● **DIRECTIONS FOR THIS TASK**: Return the full listing unchanged, apart from leaving out its images.

● **ENTRIES SUPPLIED**:
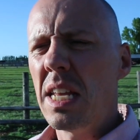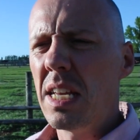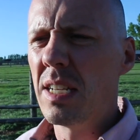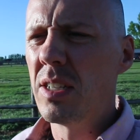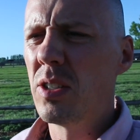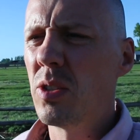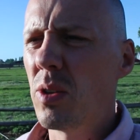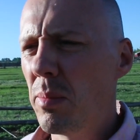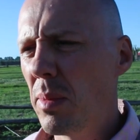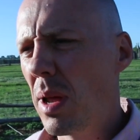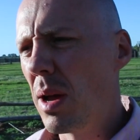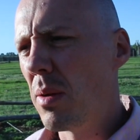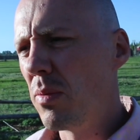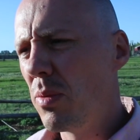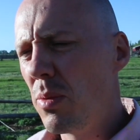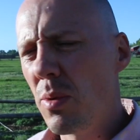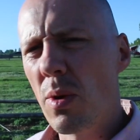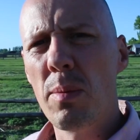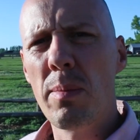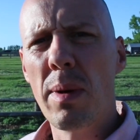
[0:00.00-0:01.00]
So
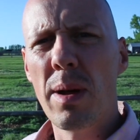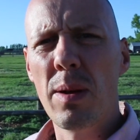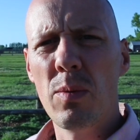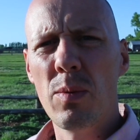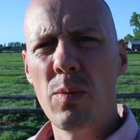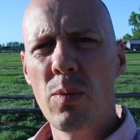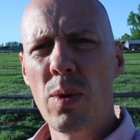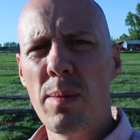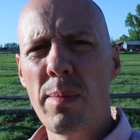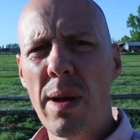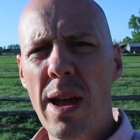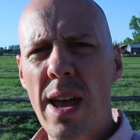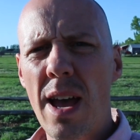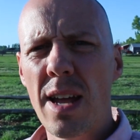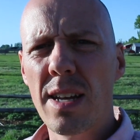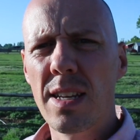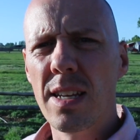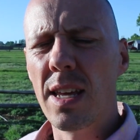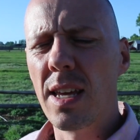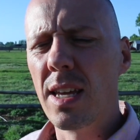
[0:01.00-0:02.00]
I'm not wearing my
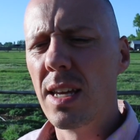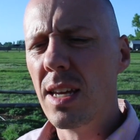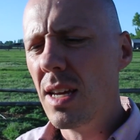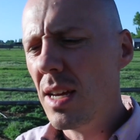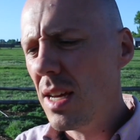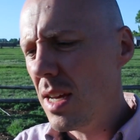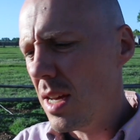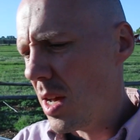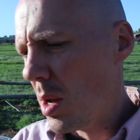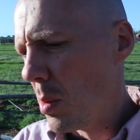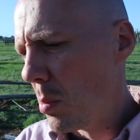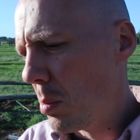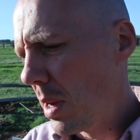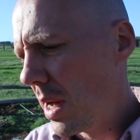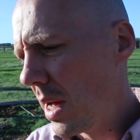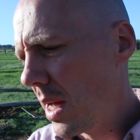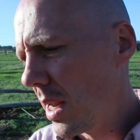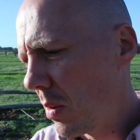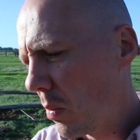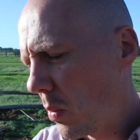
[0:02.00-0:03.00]
hat today.
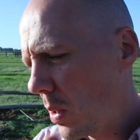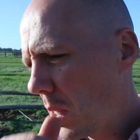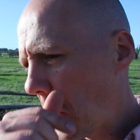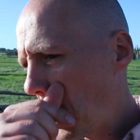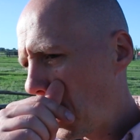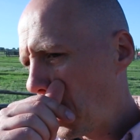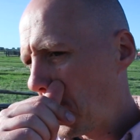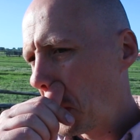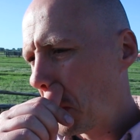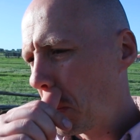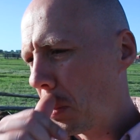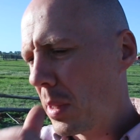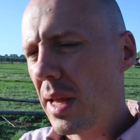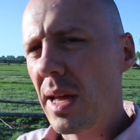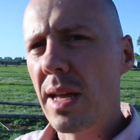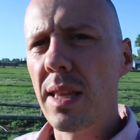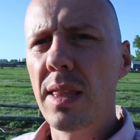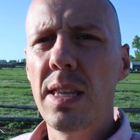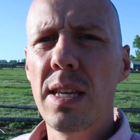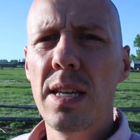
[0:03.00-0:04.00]
But we are gonna
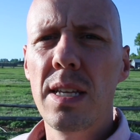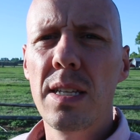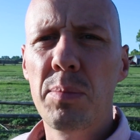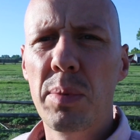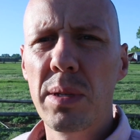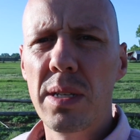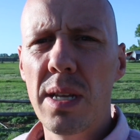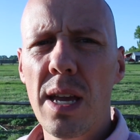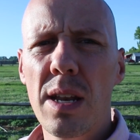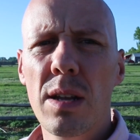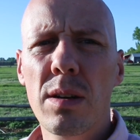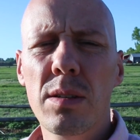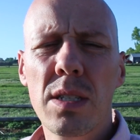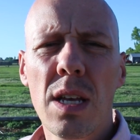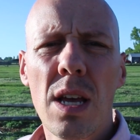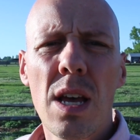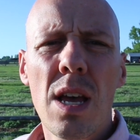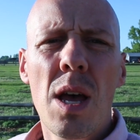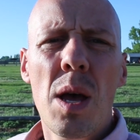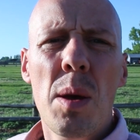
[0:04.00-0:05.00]
plant these potatoes.
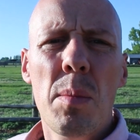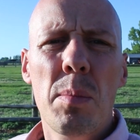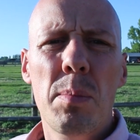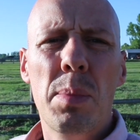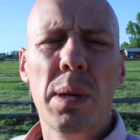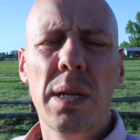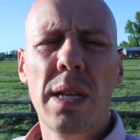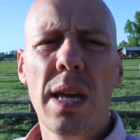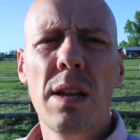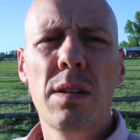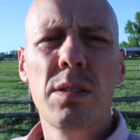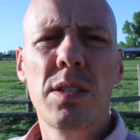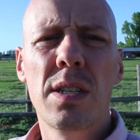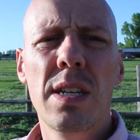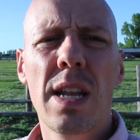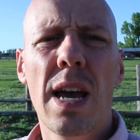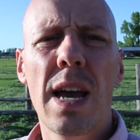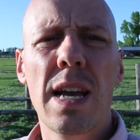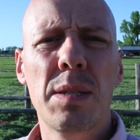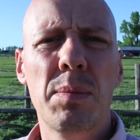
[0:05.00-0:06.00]
Potatoes are
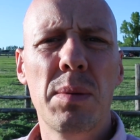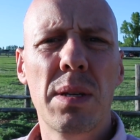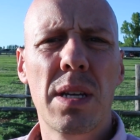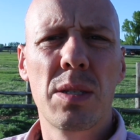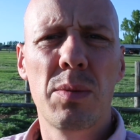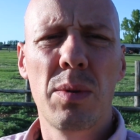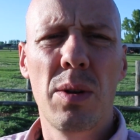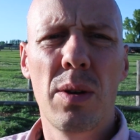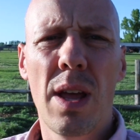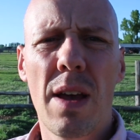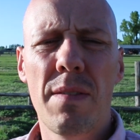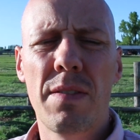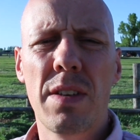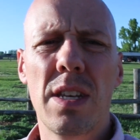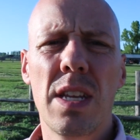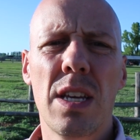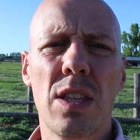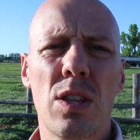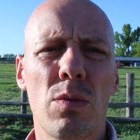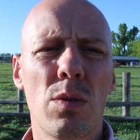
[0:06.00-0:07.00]
nice because we don't have to
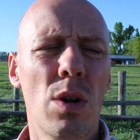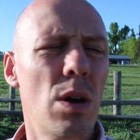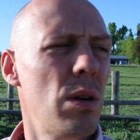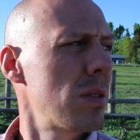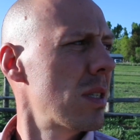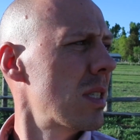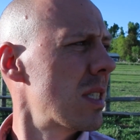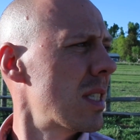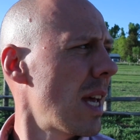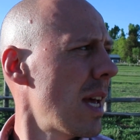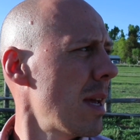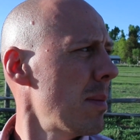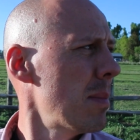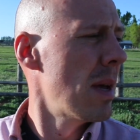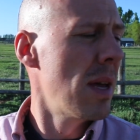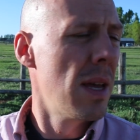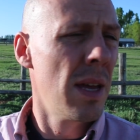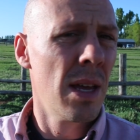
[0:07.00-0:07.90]
dig the rows the same.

● **FINISHED EXERCISE**:
[0:00.00-0:01.00]
So
[0:01.00-0:02.00]
I'm not wearing my
[0:02.00-0:03.00]
hat today.
[0:03.00-0:04.00]
But we are gonna
[0:04.00-0:05.00]
plant these potatoes.
[0:05.00-0:06.00]
Potatoes are
[0:06.00-0:07.00]
nice because we don't have to
[0:07.00-0:07.90]
dig the rows the same.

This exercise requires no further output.